▸ **The task**
Exclude the pictures, then restate every entry below exactly.

▸ **Raw data**
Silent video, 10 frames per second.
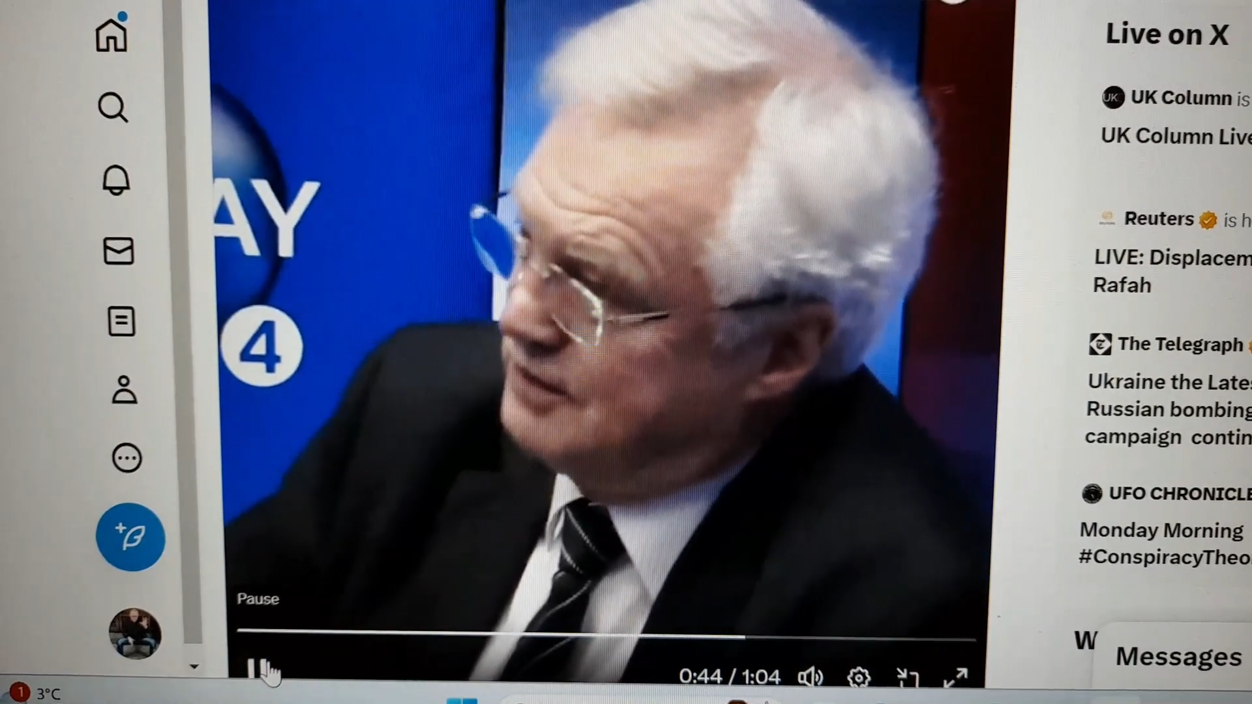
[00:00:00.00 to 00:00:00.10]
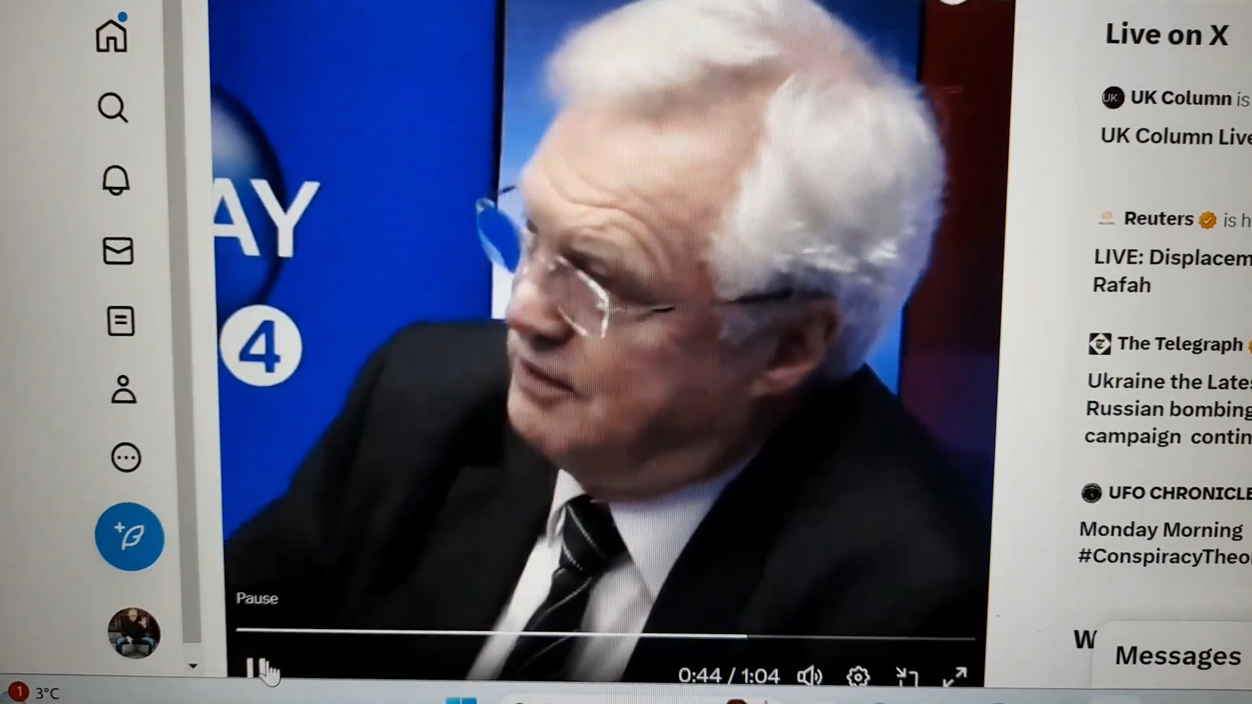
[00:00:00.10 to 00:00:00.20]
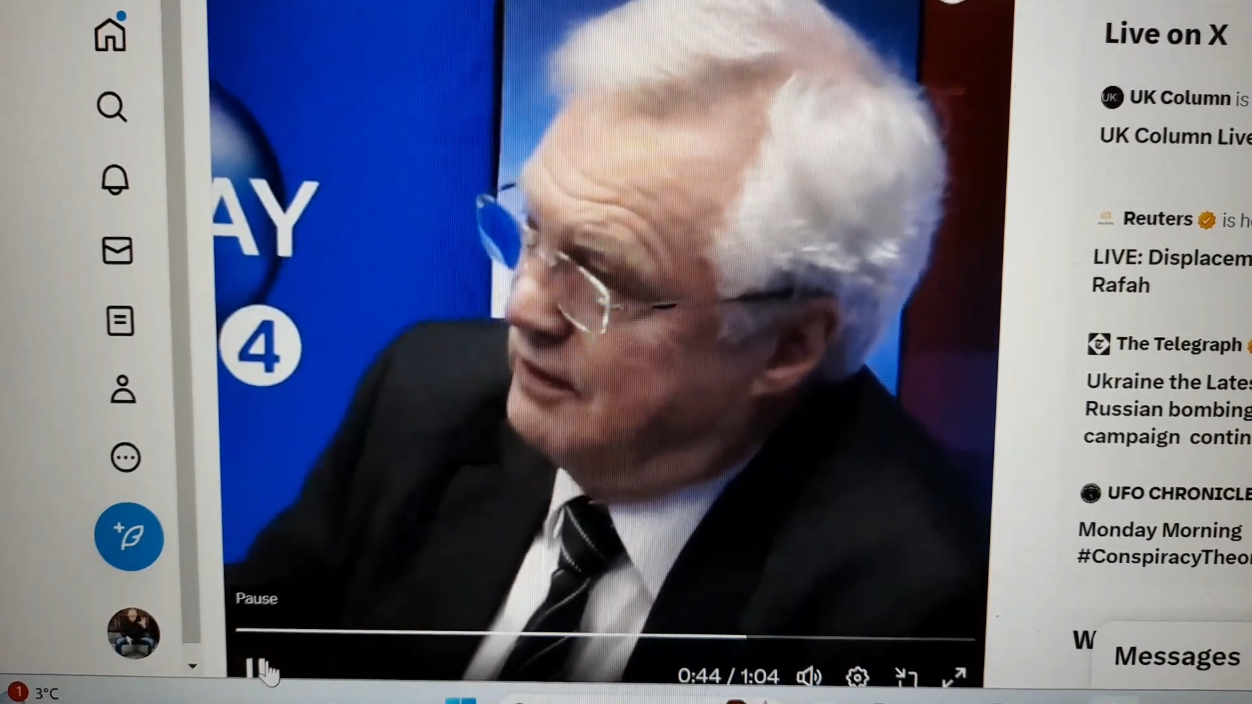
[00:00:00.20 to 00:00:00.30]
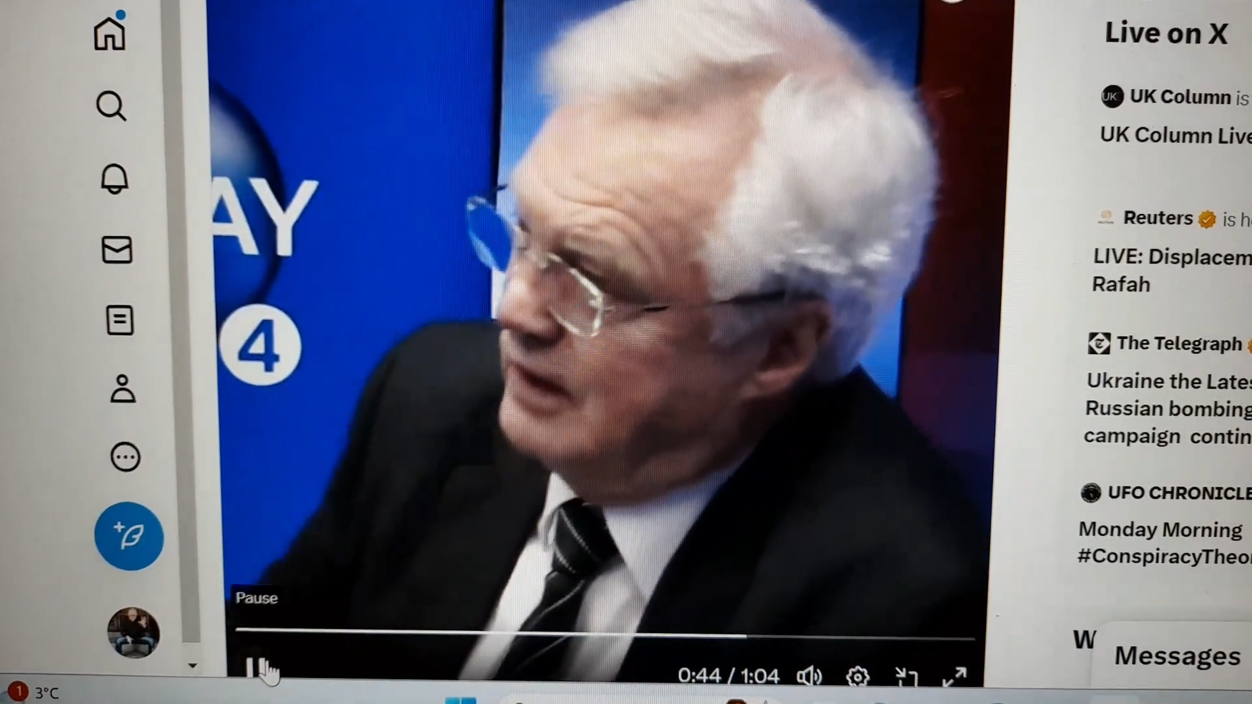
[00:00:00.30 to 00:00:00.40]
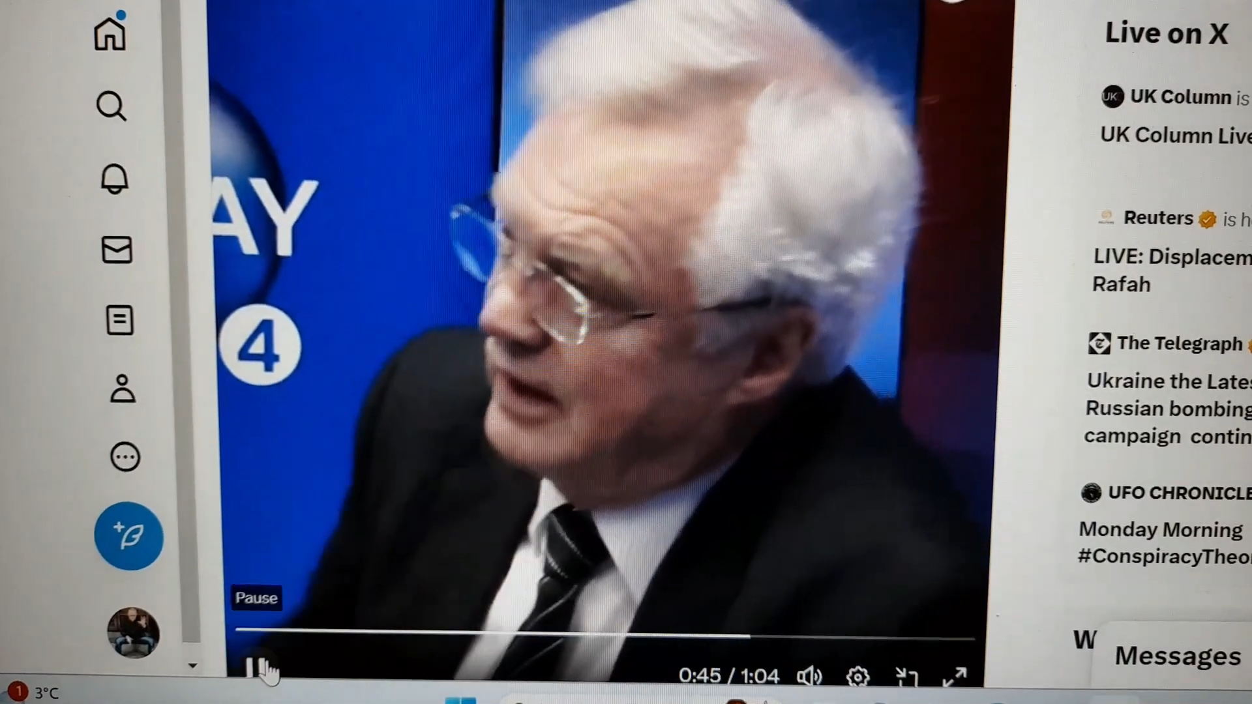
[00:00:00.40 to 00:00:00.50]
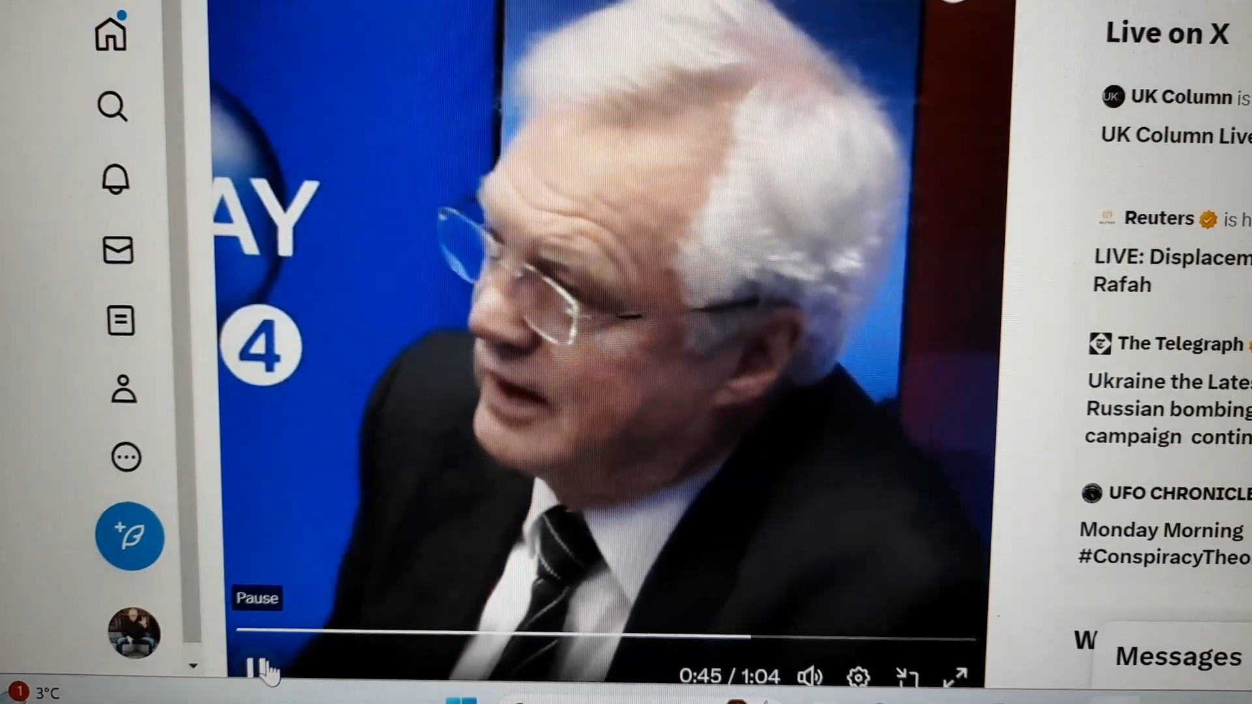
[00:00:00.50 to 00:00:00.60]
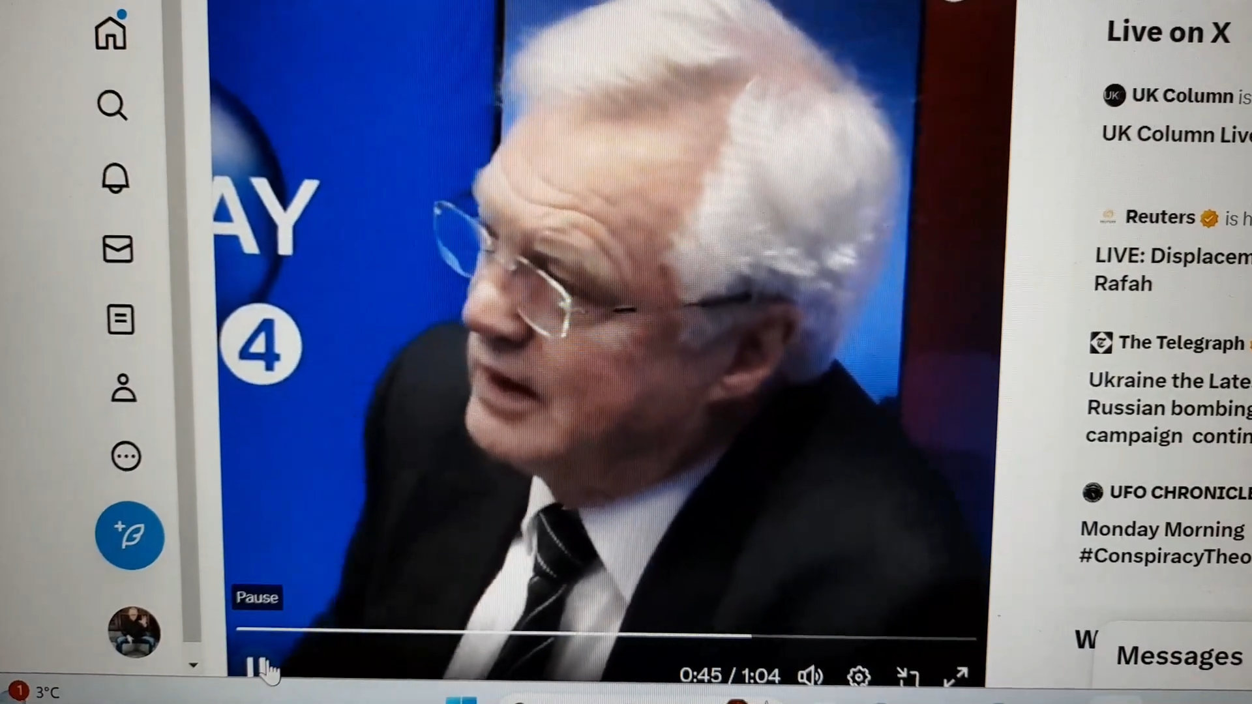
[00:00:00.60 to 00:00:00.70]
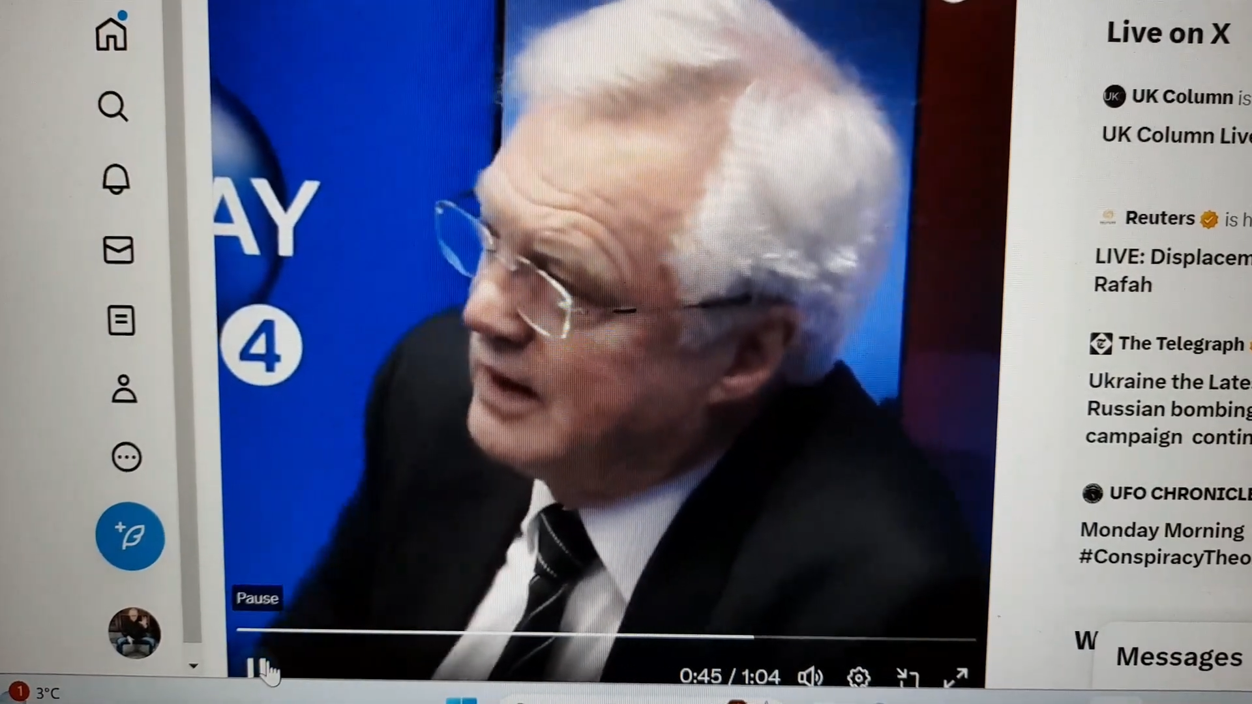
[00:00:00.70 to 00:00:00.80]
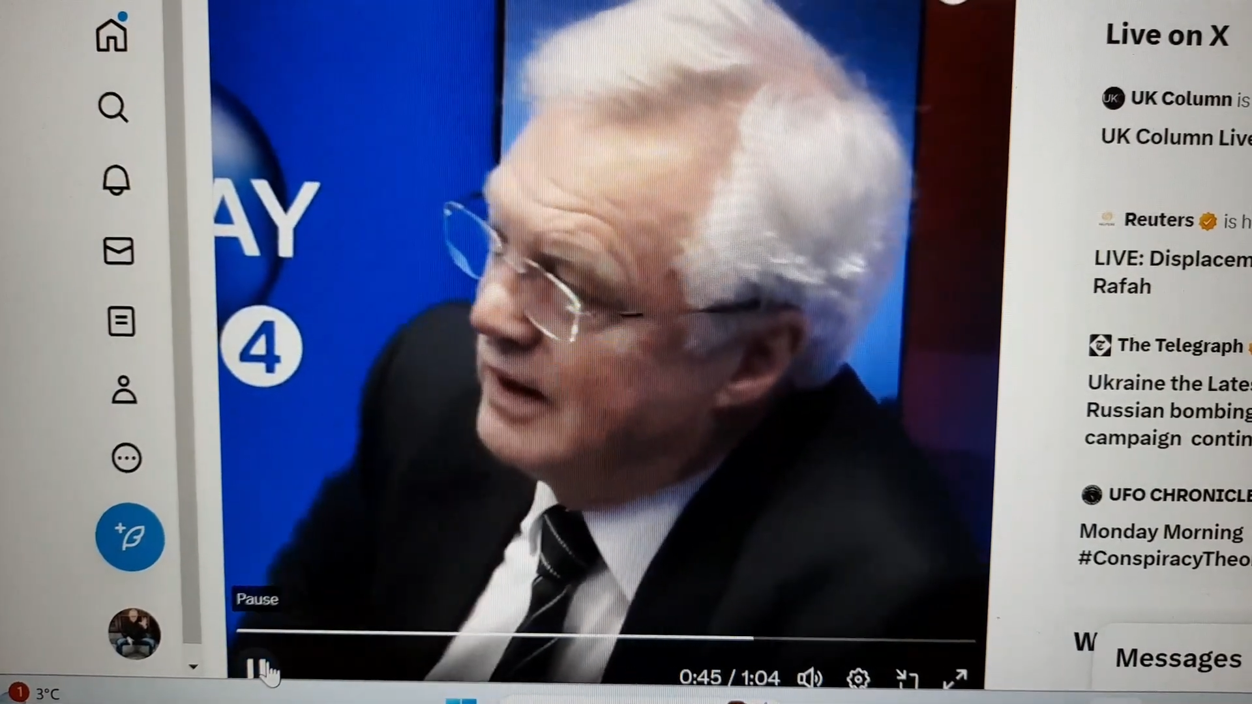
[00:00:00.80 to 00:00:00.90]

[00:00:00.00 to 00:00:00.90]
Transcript: if you like,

▸ **Solution to this problem**
Silent video, 10 frames per second.
[00:00:00.00 to 00:00:00.10]
[00:00:00.10 to 00:00:00.20]
[00:00:00.20 to 00:00:00.30]
[00:00:00.30 to 00:00:00.40]
[00:00:00.40 to 00:00:00.50]
[00:00:00.50 to 00:00:00.60]
[00:00:00.60 to 00:00:00.70]
[00:00:00.70 to 00:00:00.80]
[00:00:00.80 to 00:00:00.90]

[00:00:00.00 to 00:00:00.90]
Transcript: if you like,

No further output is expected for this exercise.